A edição traz, em notas, a jurisprudência e as mudanças legais que ocorreram no Código Eleitoral nos últimos dois anos, como a reforma eleitoral de setembro de 2019 (Lei nº 13.877).

Em ano eleitoral, as edições impressas do Código Eleitoral Anotado são sempre revisadas e publicadas. Os volumes impressos já começaram a ser encaminhados aos gabinetes de ministros e assessores do TSE.

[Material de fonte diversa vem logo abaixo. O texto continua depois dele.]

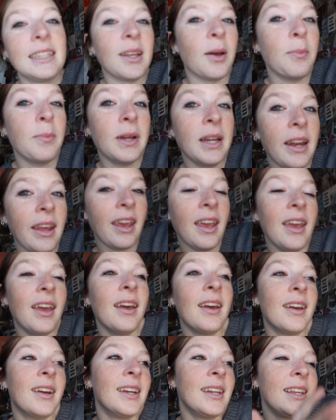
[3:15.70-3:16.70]

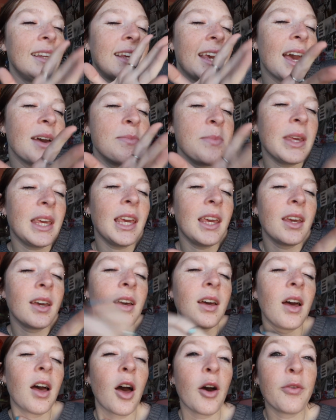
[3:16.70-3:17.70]
Somebody get me
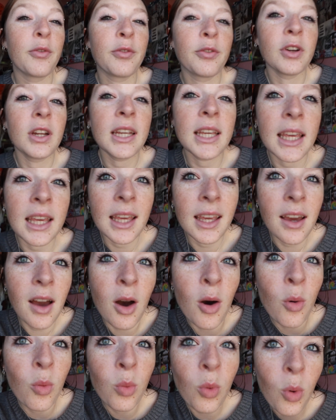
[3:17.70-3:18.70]
a freaking
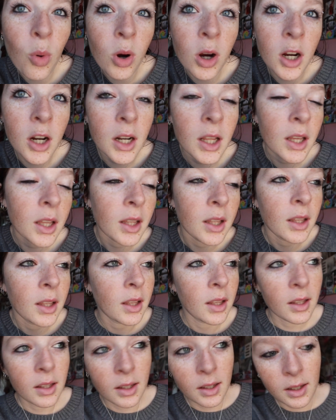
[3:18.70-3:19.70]
award.
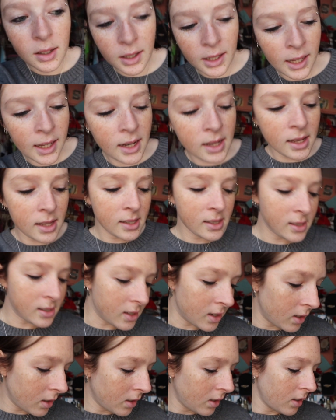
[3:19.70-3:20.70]
It
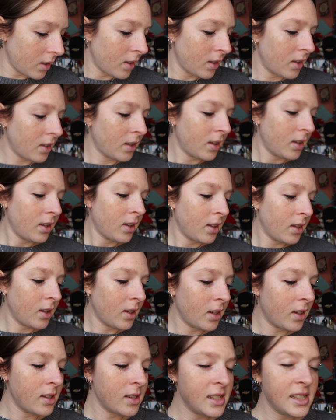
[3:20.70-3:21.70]
is
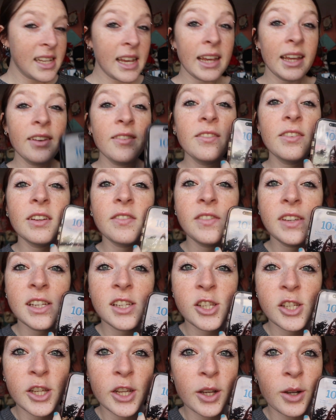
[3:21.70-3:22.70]

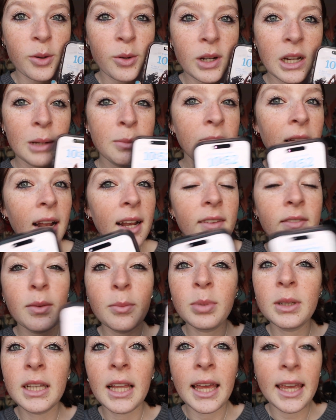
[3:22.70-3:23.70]
10.52. I'm not
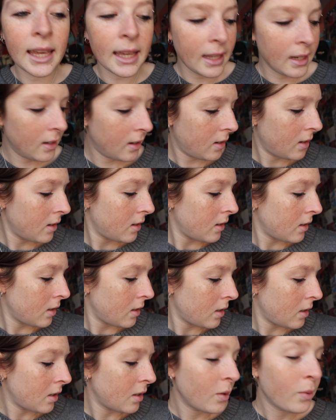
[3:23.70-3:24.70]
even playing
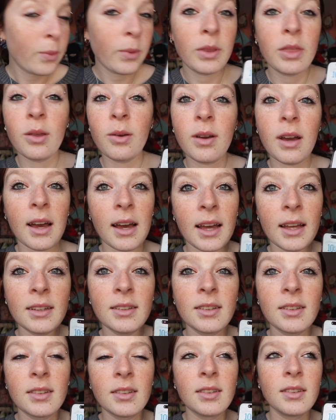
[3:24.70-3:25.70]
with you
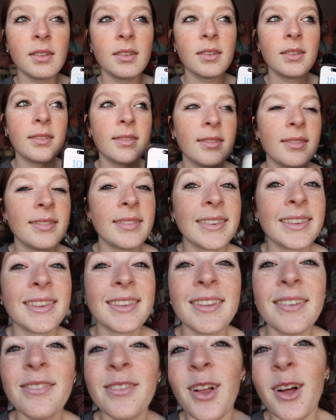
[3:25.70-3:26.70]
guys.
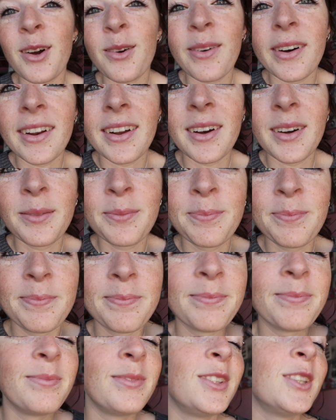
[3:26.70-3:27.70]
The vlog went up.
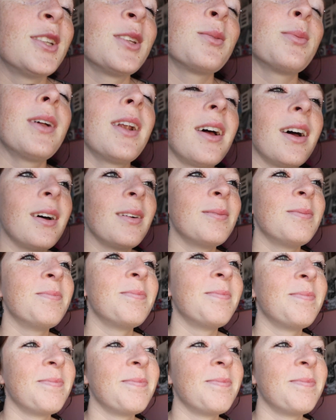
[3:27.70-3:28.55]
Just went up.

A 14ª edição do Código Eleitoral Anotado também estará disponível, nos próximos dias, em versão eletrônica, no formato PDF, em espaço específico no Portal do TSE. Os interessados poderão, inclusive, fazer o download da publicação.

A publicação

Organizado pelo TSE, o Código Eleitoral Anotado contempla toda a legislação eleitoral e partidária e resoluções recentes aprovadas pela Corte Eleitoral no período. A edição busca facilitar, assim, o acesso da sociedade às normas que regem o processo eleitoral brasileiro, com as devidas anotações pertinentes. As notas jurisprudenciais são atualizadas de acordo com os julgamentos proferidos pelo TSE.

O Código Eleitoral Anotado também está atualizado em relação às novas leis aprovadas pelo Congresso Nacional que dizem respeito aos partidos políticos, aos candidatos e às eleições. O objetivo é, justamente, concentrar em uma obra única e imprescindível todas as informações referentes ao processo eleitoral.